Only one rough-topped piece has a feminine title: but it’s “Joan” — and all plain dull brown wood, no other colors. Wood was Joan of Arc’s doom, punishment for her powers of love and divination. Here, Joan and her pyre are joined, become one. Another piece, “Spitfire,” a rising piece of all red-colored wood by LeCheminant looks like a growing pile of red-hot flame, not the spirit of the British sports car or a woman who is a hot-tempered-temptress. Or is that because nearby is that plain-Jane brown wooden sculpture called Joan? Making this “Spitfire” LeCheminant’s name for the spit-scorn envious and murderous fire which ended poor Joan of Arc.
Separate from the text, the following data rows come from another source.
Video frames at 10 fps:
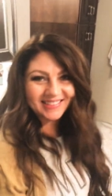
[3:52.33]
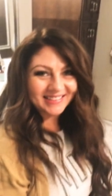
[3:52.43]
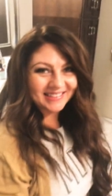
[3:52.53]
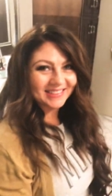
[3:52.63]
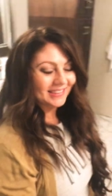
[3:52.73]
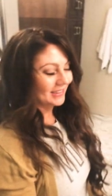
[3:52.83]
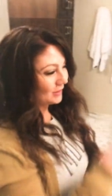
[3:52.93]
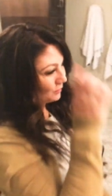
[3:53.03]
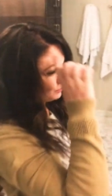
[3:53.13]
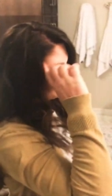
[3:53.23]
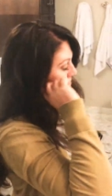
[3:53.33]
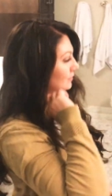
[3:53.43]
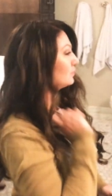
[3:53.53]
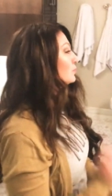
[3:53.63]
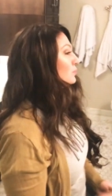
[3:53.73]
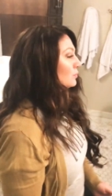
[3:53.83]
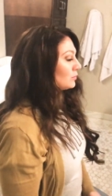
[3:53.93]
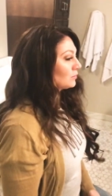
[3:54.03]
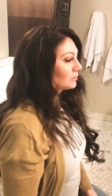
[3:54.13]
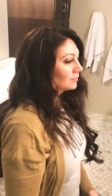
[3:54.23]
Okay, so has anybody ever told
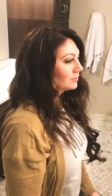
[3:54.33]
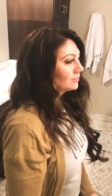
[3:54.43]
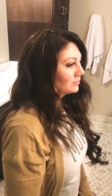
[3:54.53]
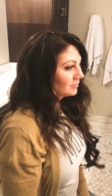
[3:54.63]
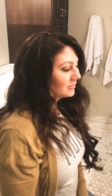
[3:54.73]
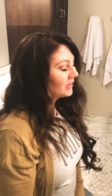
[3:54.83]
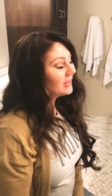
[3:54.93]
you that they've seen your wire?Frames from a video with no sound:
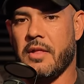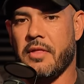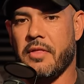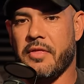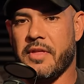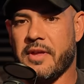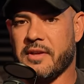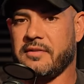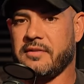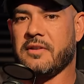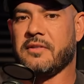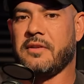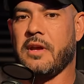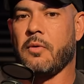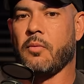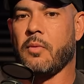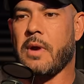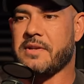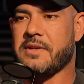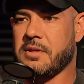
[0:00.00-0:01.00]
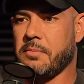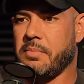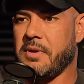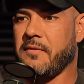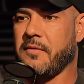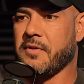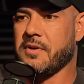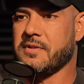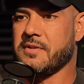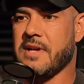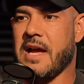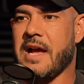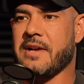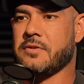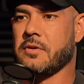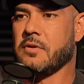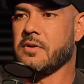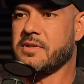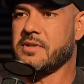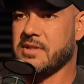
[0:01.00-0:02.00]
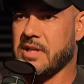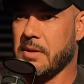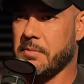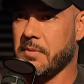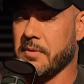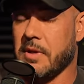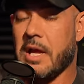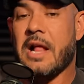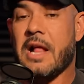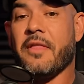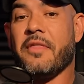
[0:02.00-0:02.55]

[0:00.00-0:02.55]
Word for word: this is a recipe for disaster is skipping.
One piece by LeCheminant both encloses you and leads you to sky: “Watching, Waiting” looks like a boxy, beautiful, sturdy treehouse. Its architect has thought, it seems, of comfort. Horizontal slats on its sides look like slats for ventilation on warm days. But looking closely you see these slats are sealed perfectly to each other: there are no openings. Thicker, short, evenly spaced chunks of wood climb its sides, too: which must, you think, be for foothold; but no; you could only climb to a slightly slanted roof. There’s no way in; it’s completely enclosed. Mother and child reunion, tree turned to treehouse, “Waiting, Watching” is sealed, a container holding old dreams forever.

“Watching, Waiting”

David LeCheminant, Meyer Gallery, Park City, Feb. 15 – Feb.23

3 replies »

  1. Thank you for taking the time to write about the refined work of David Lecheminant. We really appreciate the support. David is an exceptional Salt Lake City artist who makes a big impact on the arts community locally.

  2. A bit over one year from this particular show, I read this review with excitement and thrill. What a gifted writer you are Rebecca Pyle! I was at this show on opening night and am able to recall clearly what you so aptly described in your article. Thank you for the ticket back to renew this lovely evening enjoying David’s work which is quite amazing.

  3. Thank you!

    Oh, what a fine show.

    As Susan Meyer says, such refined work.

    These pieces, full of emotion and mystery, fine polish and invention…were a great delight to be able to see in Park City, at the Meyer gallery, just before the pandemic curtain dropped a year ago.